The most pivotal cultural experiences I had in my youth did not take place in or thanks to major arts institutions, they happened in Portland’s record shops, bookstores, galleries, cafes, and performance venues, often in improvised spaces, where free speech, creative expression, and community came before profit. The frequently unsung heroes behind these spaces are creative and visionary small business owners who have hugely contributed to our cultural landscape. These “third places” have been heavily impacted by the march of gentrification and displacement, and deserve our support, whether that’s through offering technical assistance, professional development, and project grants, taking steps to mitigate displacement and devastating rent increases, or providing long term affordable commercial space.

(5) The Arts Education & Access Fund, or arts tax, has delivered on its promise of providing arts specialists for all K-5 schools in Portland, but the fund hasn’t generated enough revenue to support as many grants for arts and culture organizations as envisioned. If elected, would you take any steps to modify the arts tax, improve administration of it, and/or fulfill the voters’ vision of supporting arts education and access through other means?

If I could wave a magic wand over The Arts Education & Access Fund I would at least double the income exemption, make the tax graduated based on income, and expand the arts education programming to include middle and high school students. However, any major changes to the tax would require that we take it back to the voters, and because arts education is absolutely essential I wouldn’t want to risk losing this funding until or unless we have a backup plan.

The city could do a better job letting residents know when and where to pay the Arts Tax — many people do not realize it’s a separate tax they need to pay — so I’d put some effort into educating the public. I do not support collections action — the city would see very little return on such a small amount due — and frankly the suggestion makes the arts community sound out of touch or indifferent to the very real and widespread housing crisis we’re in the midst of. With a quarter of our residents living in cost-burdened households it’s a wonder that we’ve seen the level of compliance we do have.

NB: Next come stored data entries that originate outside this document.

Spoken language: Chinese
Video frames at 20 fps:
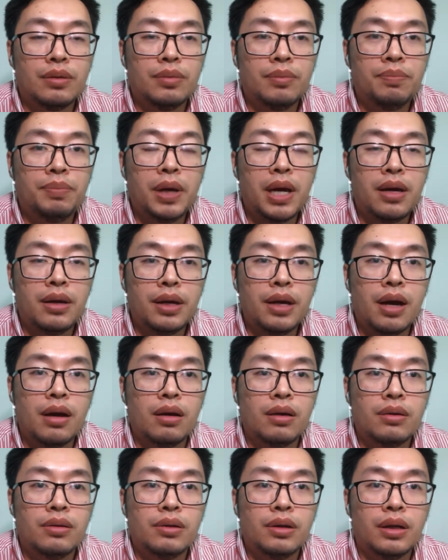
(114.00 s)
变量。
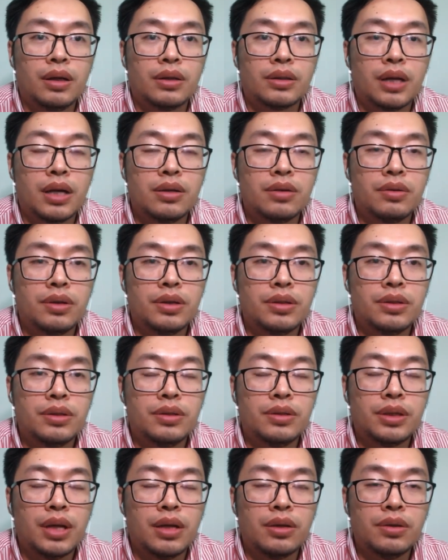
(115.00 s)
嗯，产生一
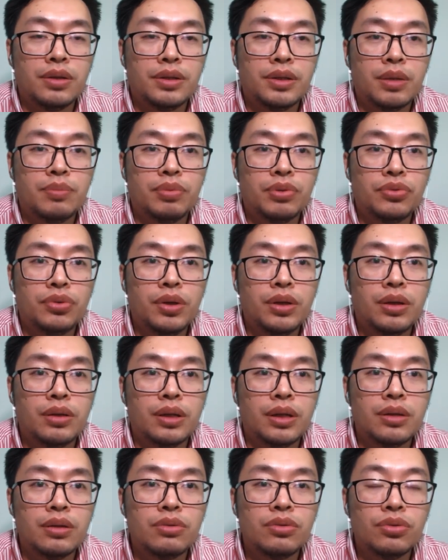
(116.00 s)
产生一些不确定
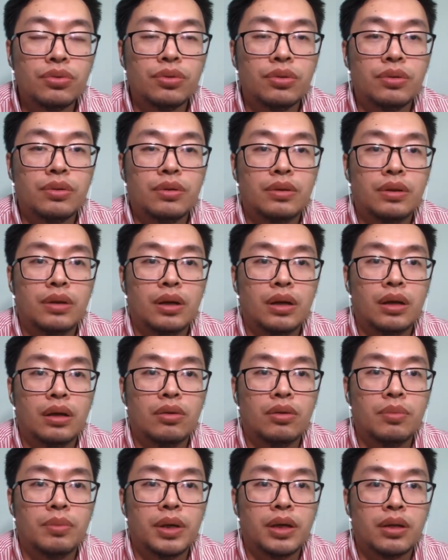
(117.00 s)
的因素，呃，
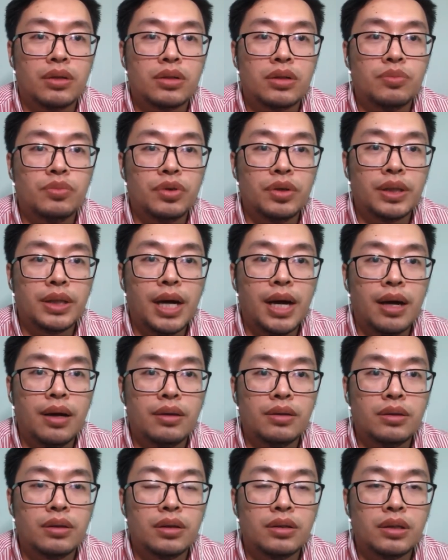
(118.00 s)
我们要拭目以待。
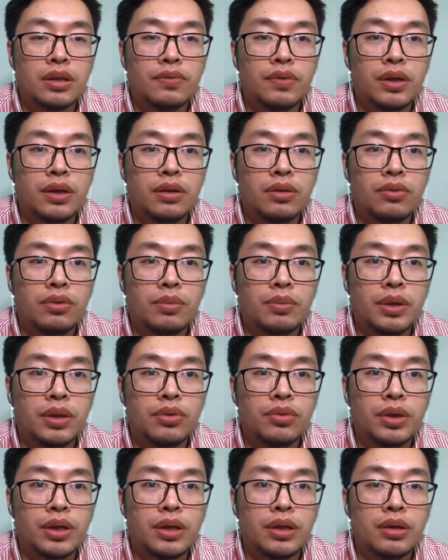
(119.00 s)
这条新闻我们
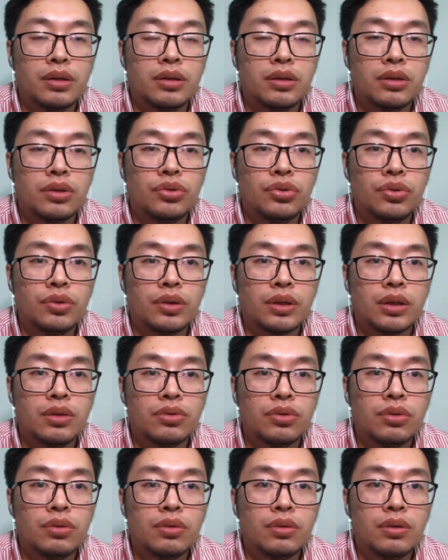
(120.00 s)
会持续跟
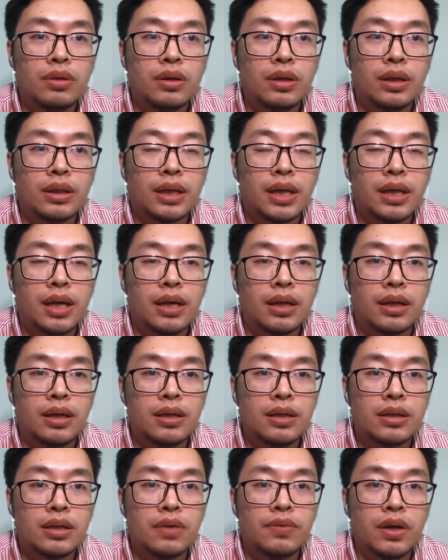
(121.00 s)
踪啊，大家也可
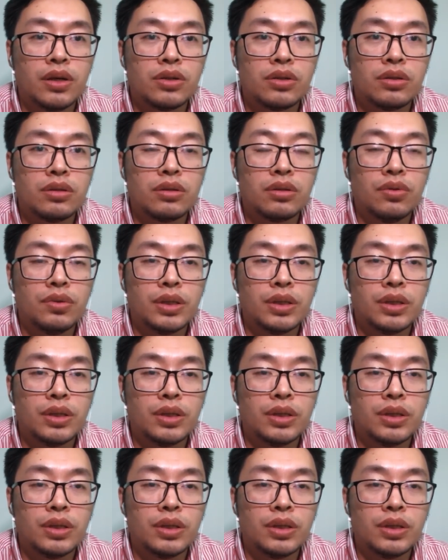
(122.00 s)
以上网搜一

But let’s think bigger — the arts tax was a creative stop gap measure to make up for lack of funding due in part to the “tax revolt” of the 90s and the fact that we are not making big business or high income earners pay their fair share of taxes in Oregon. Oregon was declared to have the healthiest economy in the country by a recent Bloomberg Study, yet we are 41st in education and Portland has to pass the hat, so to speak, to fund arts programming in our schools. I support A Better Oregon — an initiative to raise the minimum corporate tax (currently $150) on companies doing 25M+ in sales in Oregon. The money raised will go to early education, K-12 education, healthcare, and senior services.